* [INSTRUCTIONS FOR THE TASK] Please repeat, precisely as written, only the lines from the one containing "[00:08:49.52]" through the last line of the records below, pictures omitted.

[MATERIAL FOR THE TASK — start]

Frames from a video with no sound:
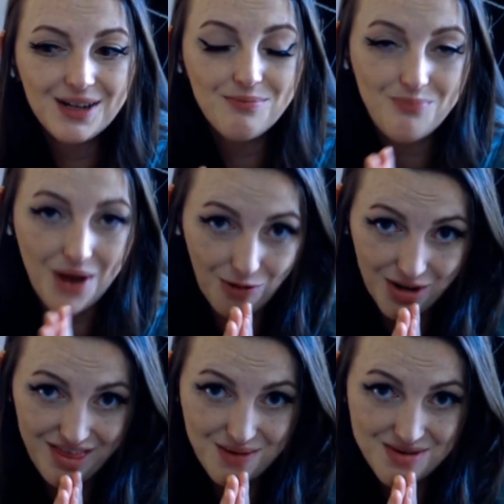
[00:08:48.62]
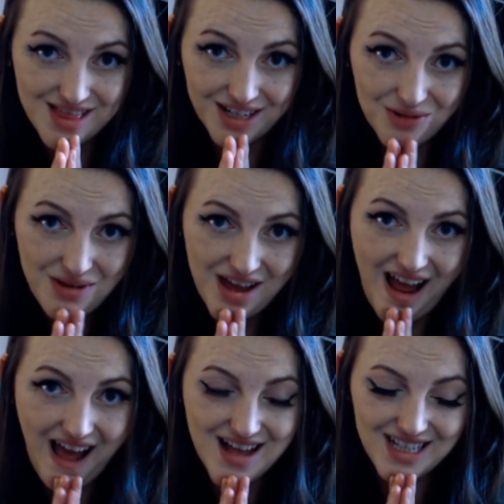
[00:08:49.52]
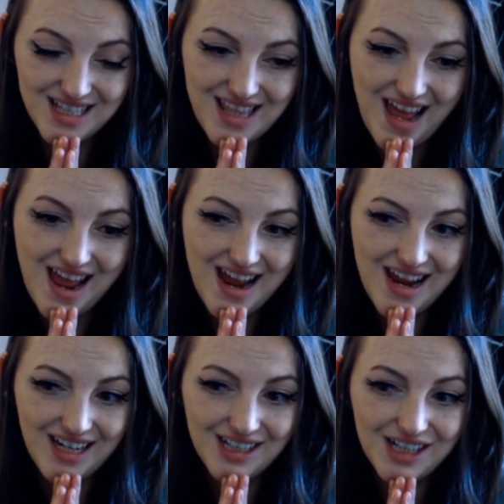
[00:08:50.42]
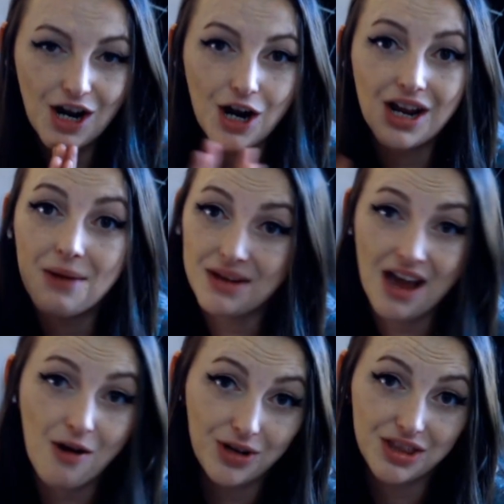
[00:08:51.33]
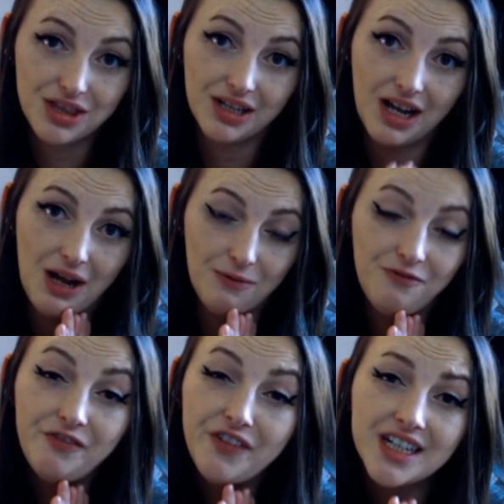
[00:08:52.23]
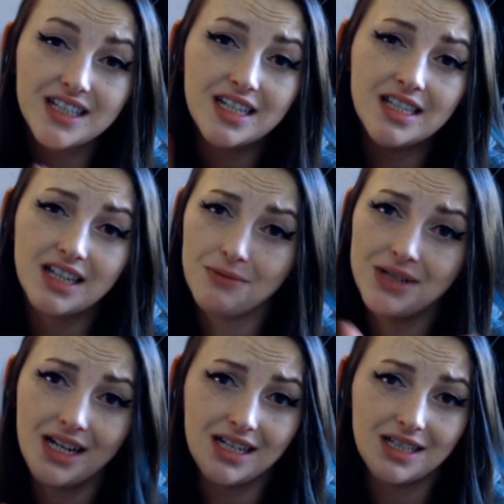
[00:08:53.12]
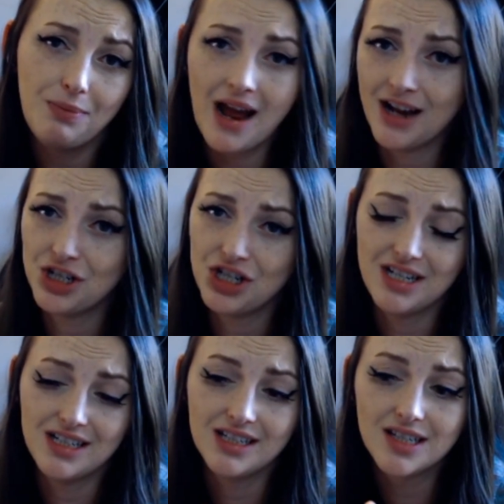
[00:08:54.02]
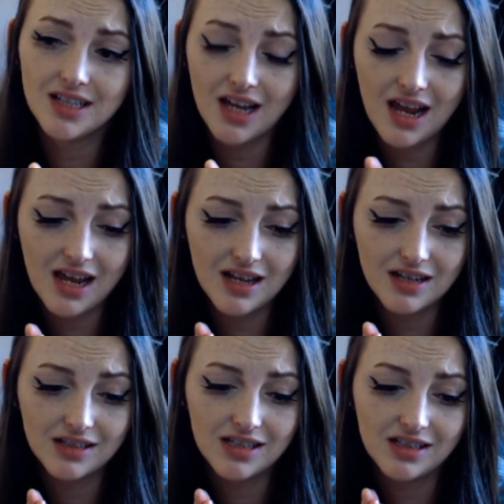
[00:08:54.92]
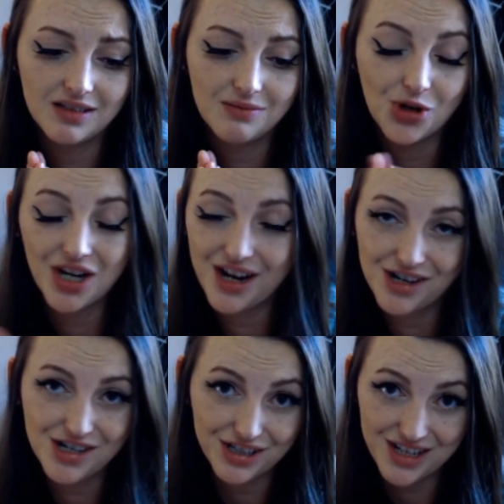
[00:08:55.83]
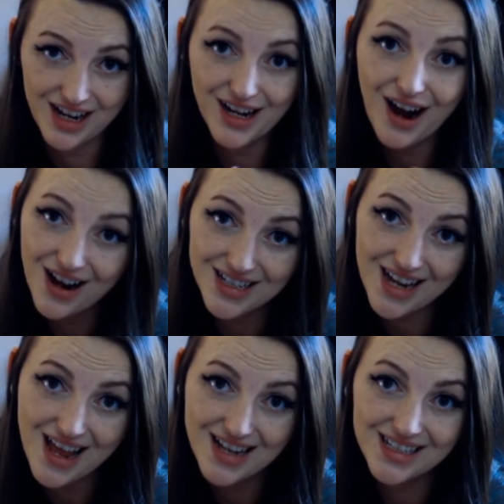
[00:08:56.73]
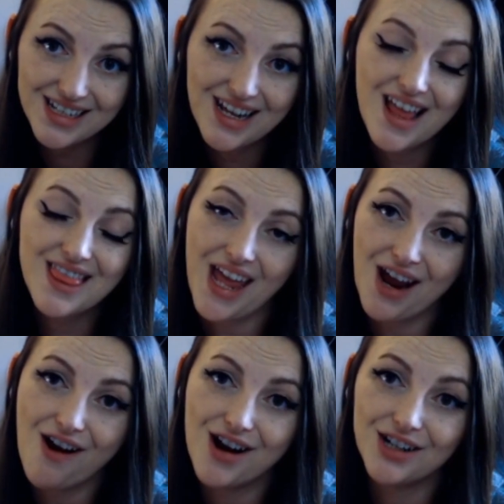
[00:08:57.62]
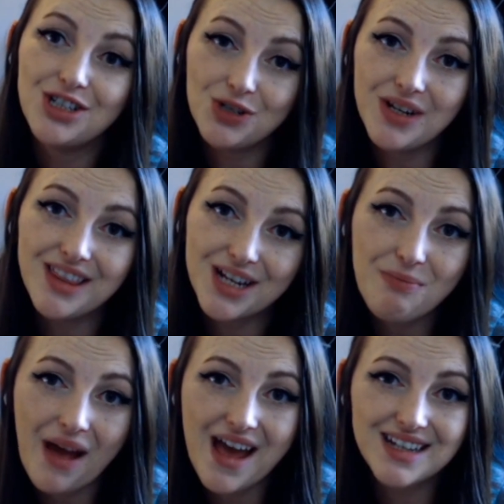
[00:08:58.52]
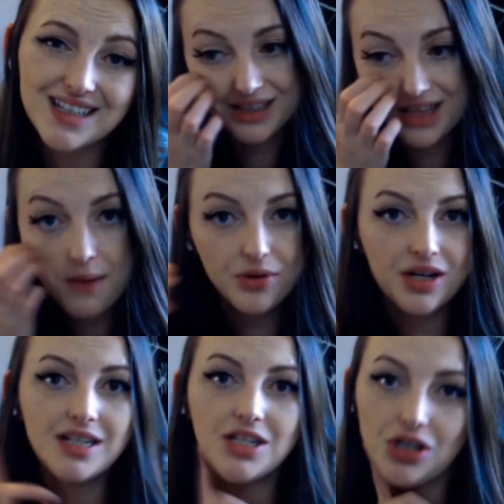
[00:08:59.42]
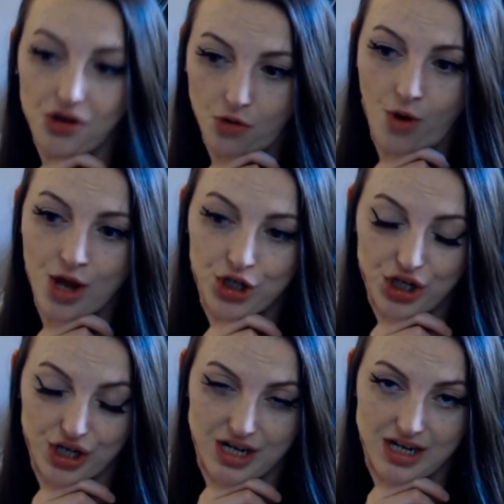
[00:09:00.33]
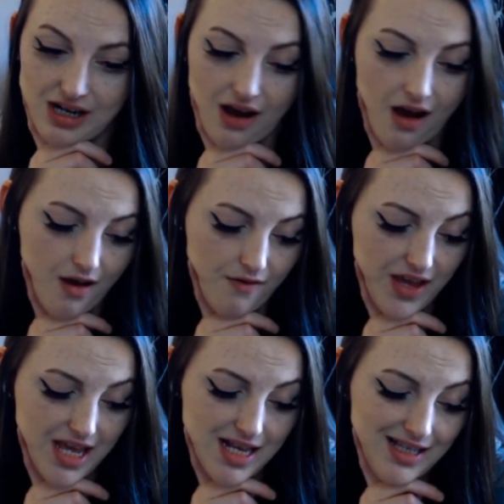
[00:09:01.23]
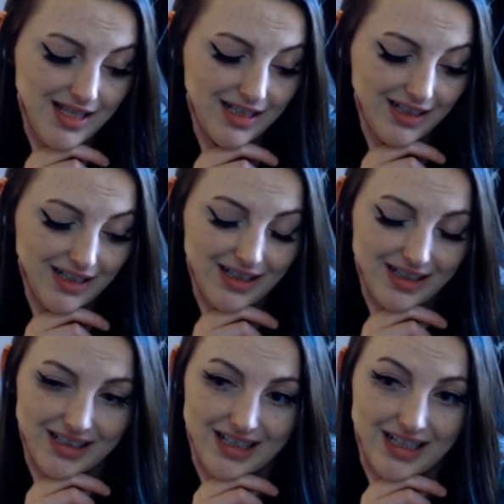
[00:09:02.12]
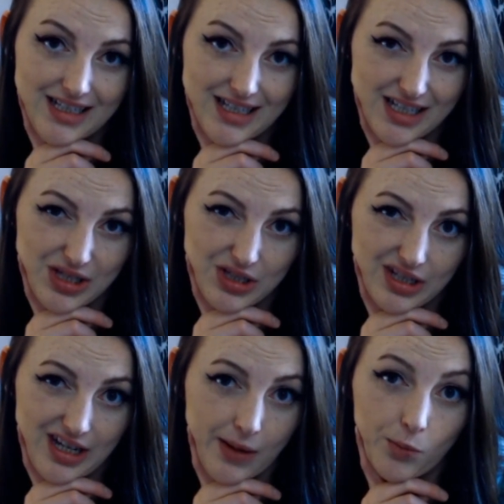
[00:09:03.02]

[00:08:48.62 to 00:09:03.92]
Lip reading: bear with them a little bit as they are coming out with fixes, updates, patches, and more characters and content. They are doing their best. That brings us to the question of, is this game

[MATERIAL FOR THE TASK — finish]

* [RESULT BELOW]
[00:08:49.52]
[00:08:50.42]
[00:08:51.33]
[00:08:52.23]
[00:08:53.12]
[00:08:54.02]
[00:08:54.92]
[00:08:55.83]
[00:08:56.73]
[00:08:57.62]
[00:08:58.52]
[00:08:59.42]
[00:09:00.33]
[00:09:01.23]
[00:09:02.12]
[00:09:03.02]

[00:08:48.62 to 00:09:03.92]
Lip reading: bear with them a little bit as they are coming out with fixes, updates, patches, and more characters and content. They are doing their best. That brings us to the question of, is this game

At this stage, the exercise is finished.